Sería hermoso que alguien se muriera por ti y tú asistieras
de incógnito a su entierro,
¿te imaginas?
Los que nunca escribieron ni una línea arriesgando por ti,
quienes nunca apostaron un centavo por ti
son los primeros,
se les nota en el gesto, en la ojeras teñidas
con residuos de otoño,
compungidos, llorosos, consternados,
los primeros, repito, en abrazar a tu viuda y consolar a tus hijos.

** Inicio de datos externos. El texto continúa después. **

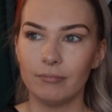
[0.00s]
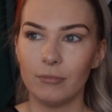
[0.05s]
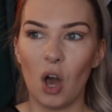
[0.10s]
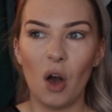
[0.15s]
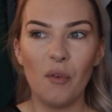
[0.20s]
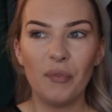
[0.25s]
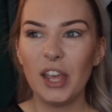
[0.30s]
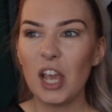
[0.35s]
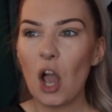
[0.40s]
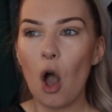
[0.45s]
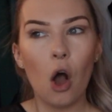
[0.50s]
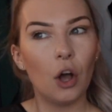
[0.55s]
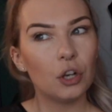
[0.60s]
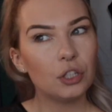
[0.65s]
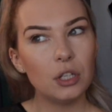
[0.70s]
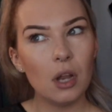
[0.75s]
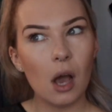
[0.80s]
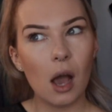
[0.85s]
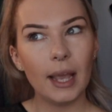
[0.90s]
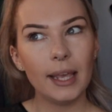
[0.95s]
On the
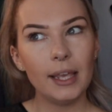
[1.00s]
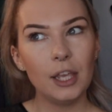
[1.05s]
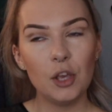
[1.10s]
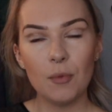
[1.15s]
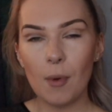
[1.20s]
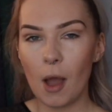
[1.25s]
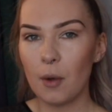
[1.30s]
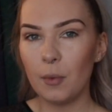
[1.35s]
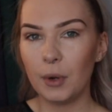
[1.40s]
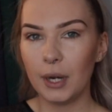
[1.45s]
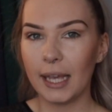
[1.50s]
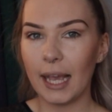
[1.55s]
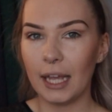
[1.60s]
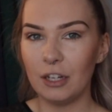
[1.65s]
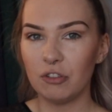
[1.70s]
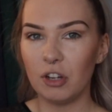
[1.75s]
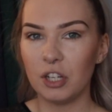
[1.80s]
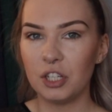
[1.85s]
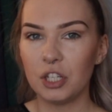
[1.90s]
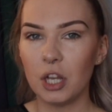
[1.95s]
odd night you might want to get
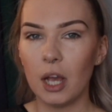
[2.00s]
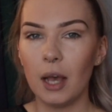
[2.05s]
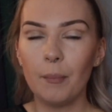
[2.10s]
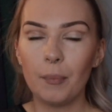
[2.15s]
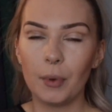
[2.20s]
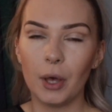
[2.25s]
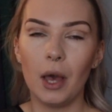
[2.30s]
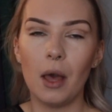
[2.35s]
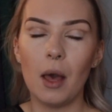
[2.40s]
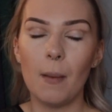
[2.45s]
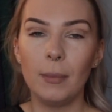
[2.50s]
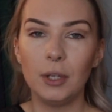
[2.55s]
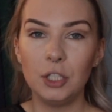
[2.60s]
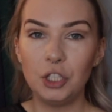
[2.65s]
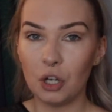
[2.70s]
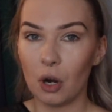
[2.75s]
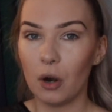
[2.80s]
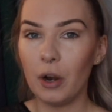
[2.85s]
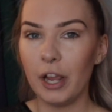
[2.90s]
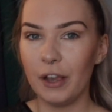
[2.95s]
dressed up, but
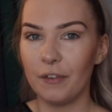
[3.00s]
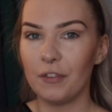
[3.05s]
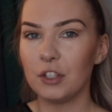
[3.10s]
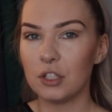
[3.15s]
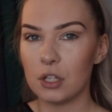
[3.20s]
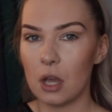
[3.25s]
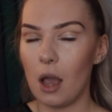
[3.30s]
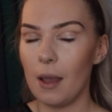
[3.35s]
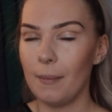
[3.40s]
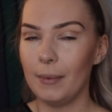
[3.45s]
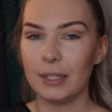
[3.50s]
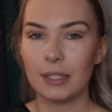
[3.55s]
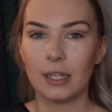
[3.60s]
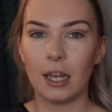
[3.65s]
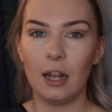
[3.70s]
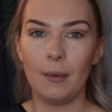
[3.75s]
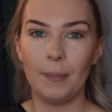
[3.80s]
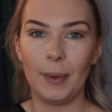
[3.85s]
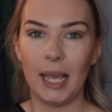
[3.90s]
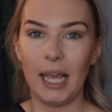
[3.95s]
majority of the time it's
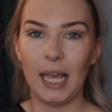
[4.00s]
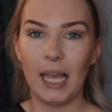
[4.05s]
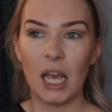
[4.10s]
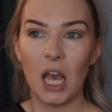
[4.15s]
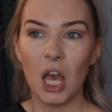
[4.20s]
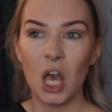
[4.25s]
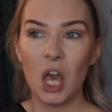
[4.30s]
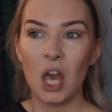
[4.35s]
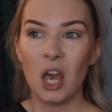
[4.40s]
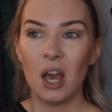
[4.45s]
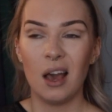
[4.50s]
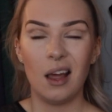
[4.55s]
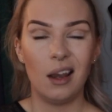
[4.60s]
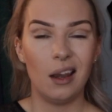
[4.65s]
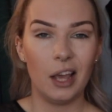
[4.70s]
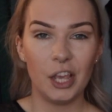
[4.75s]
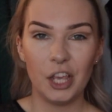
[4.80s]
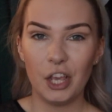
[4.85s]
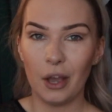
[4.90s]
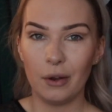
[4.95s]
going to be
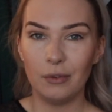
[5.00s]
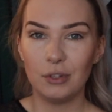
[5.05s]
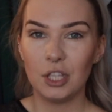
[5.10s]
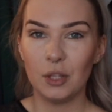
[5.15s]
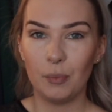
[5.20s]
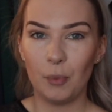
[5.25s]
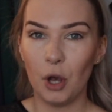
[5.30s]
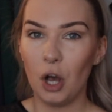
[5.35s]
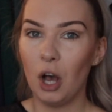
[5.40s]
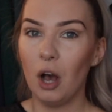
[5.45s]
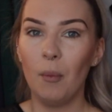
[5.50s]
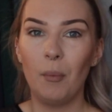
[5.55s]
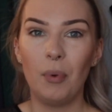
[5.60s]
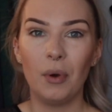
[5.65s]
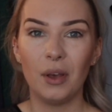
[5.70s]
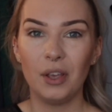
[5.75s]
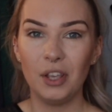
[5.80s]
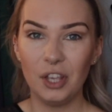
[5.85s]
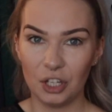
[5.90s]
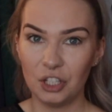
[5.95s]
like you're going to the pub,
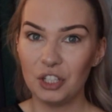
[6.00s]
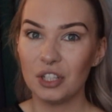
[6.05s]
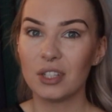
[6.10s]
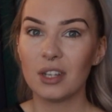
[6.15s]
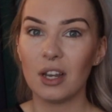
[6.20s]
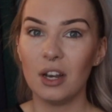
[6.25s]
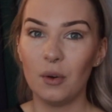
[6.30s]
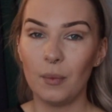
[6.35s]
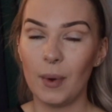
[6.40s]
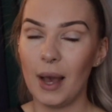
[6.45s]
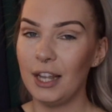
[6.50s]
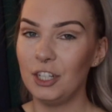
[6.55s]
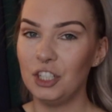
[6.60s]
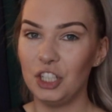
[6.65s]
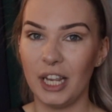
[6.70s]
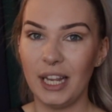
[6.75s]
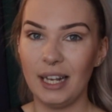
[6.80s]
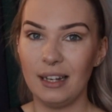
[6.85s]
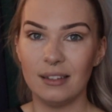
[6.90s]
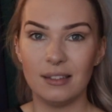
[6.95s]
you're just going to wear
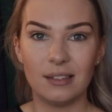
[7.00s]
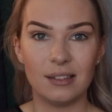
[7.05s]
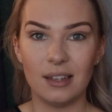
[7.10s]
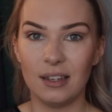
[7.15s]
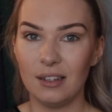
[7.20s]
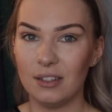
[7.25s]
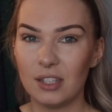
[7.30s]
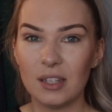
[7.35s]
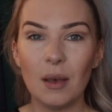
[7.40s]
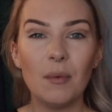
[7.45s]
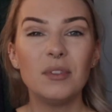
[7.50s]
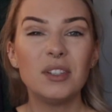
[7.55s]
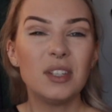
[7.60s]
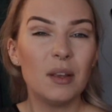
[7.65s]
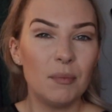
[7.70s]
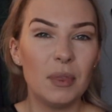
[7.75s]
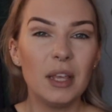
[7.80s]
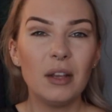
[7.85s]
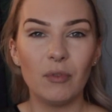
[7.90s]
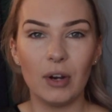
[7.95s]
jeans and
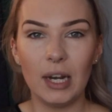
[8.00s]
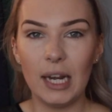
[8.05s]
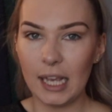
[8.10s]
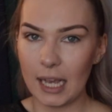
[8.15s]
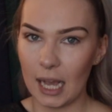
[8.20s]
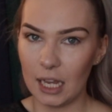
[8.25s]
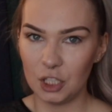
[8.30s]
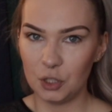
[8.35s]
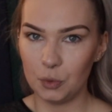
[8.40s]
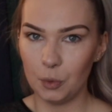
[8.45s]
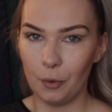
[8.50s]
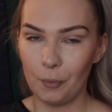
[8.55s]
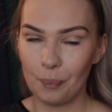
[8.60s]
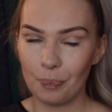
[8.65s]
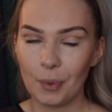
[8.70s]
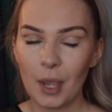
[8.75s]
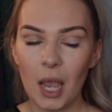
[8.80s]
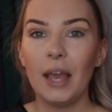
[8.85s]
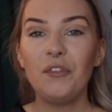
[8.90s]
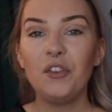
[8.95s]
something really casual.
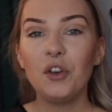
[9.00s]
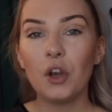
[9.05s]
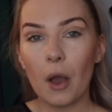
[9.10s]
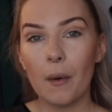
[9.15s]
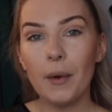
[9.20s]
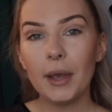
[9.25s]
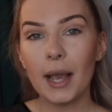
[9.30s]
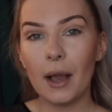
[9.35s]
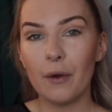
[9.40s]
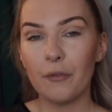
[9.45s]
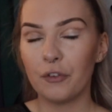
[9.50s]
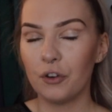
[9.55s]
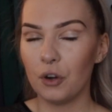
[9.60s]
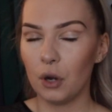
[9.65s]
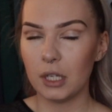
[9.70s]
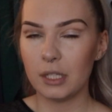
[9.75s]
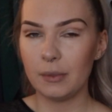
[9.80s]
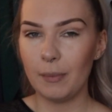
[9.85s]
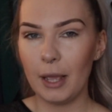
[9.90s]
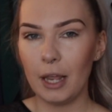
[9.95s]
If you're going out for a
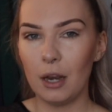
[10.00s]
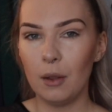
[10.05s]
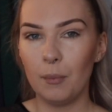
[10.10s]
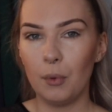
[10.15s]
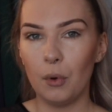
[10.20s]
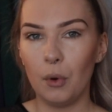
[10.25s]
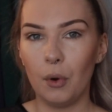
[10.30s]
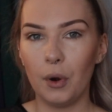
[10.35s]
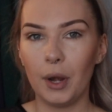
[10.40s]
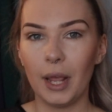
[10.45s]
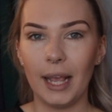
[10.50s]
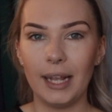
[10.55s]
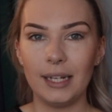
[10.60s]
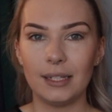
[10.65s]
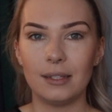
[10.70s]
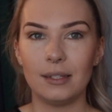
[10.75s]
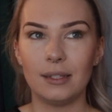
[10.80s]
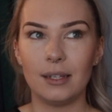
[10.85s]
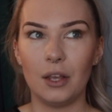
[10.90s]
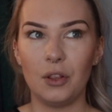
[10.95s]
nice meal on board,
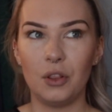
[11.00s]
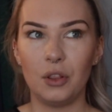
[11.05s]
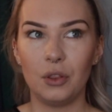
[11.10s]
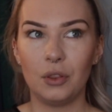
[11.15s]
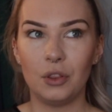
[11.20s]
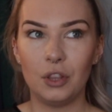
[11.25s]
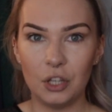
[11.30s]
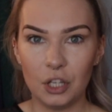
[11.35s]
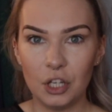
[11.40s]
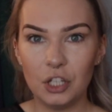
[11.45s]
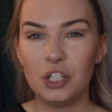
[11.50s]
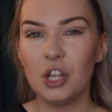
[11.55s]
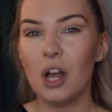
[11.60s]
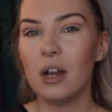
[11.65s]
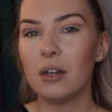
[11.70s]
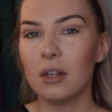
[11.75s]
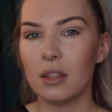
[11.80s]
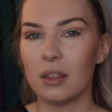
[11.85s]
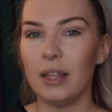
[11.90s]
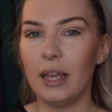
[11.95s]
it's the
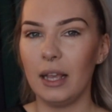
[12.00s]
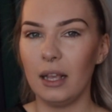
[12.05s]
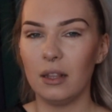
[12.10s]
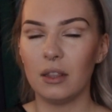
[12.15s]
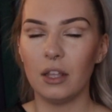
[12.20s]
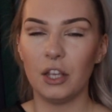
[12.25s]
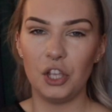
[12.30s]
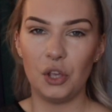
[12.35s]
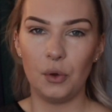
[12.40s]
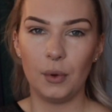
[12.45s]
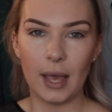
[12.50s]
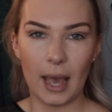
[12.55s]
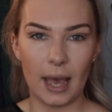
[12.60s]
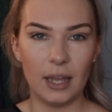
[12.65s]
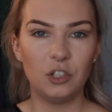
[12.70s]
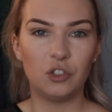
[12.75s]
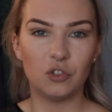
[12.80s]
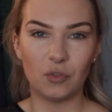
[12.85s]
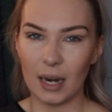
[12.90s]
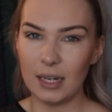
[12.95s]
done thing that you
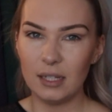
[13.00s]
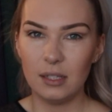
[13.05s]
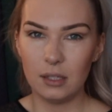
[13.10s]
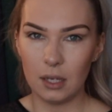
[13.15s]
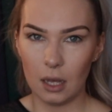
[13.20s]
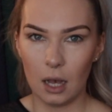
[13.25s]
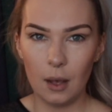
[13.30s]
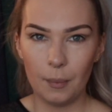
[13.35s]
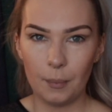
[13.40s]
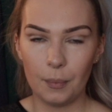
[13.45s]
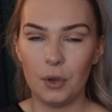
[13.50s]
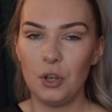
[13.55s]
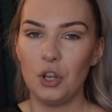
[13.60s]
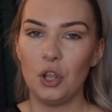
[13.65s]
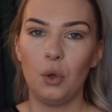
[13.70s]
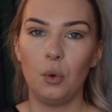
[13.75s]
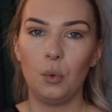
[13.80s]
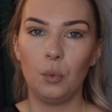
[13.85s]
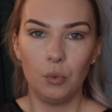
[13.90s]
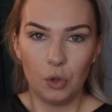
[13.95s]
get dressed up and
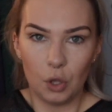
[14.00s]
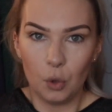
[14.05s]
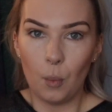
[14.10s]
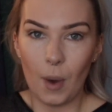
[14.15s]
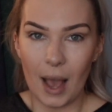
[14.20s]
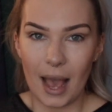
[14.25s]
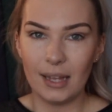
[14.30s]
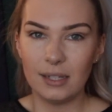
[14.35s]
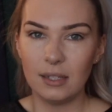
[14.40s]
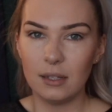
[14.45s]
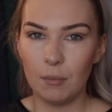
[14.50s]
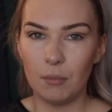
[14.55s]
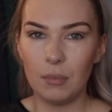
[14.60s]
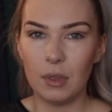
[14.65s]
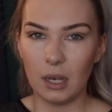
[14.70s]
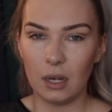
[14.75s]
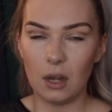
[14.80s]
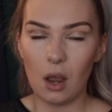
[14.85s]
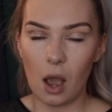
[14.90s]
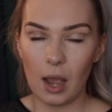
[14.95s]
you wear
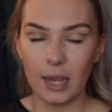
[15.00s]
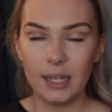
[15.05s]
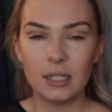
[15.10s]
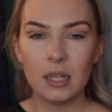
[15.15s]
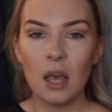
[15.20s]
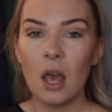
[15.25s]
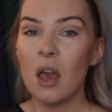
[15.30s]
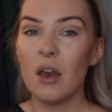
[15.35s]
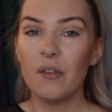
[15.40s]
something nice.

Y está bien, de verdad, está muy bien
que la gente se acerque hasta tu casa sin usar el cuchillo
y es que siempre será de agradecer que no le vean a uno
con el rostro del otro,
con la lengua y los dedos y la angustia del otro,
sin embargo te extrañas
y entre ellos
no ves a quienes iban contigo pavoneándose a los bailes de disfraces,
no están quienes leían tus versos y aplaudían
tu poética absurda
y te piensas
que tal vez se hayan visto sorprendidos en un corte de tráfico,
estas cosas ocurren y por ende
lo que fuera evidente no lo es tanto.
Pero aparte de esto,
lo que más te sorprende es constatar hasta dónde
morirse abre los ojos a los muertos.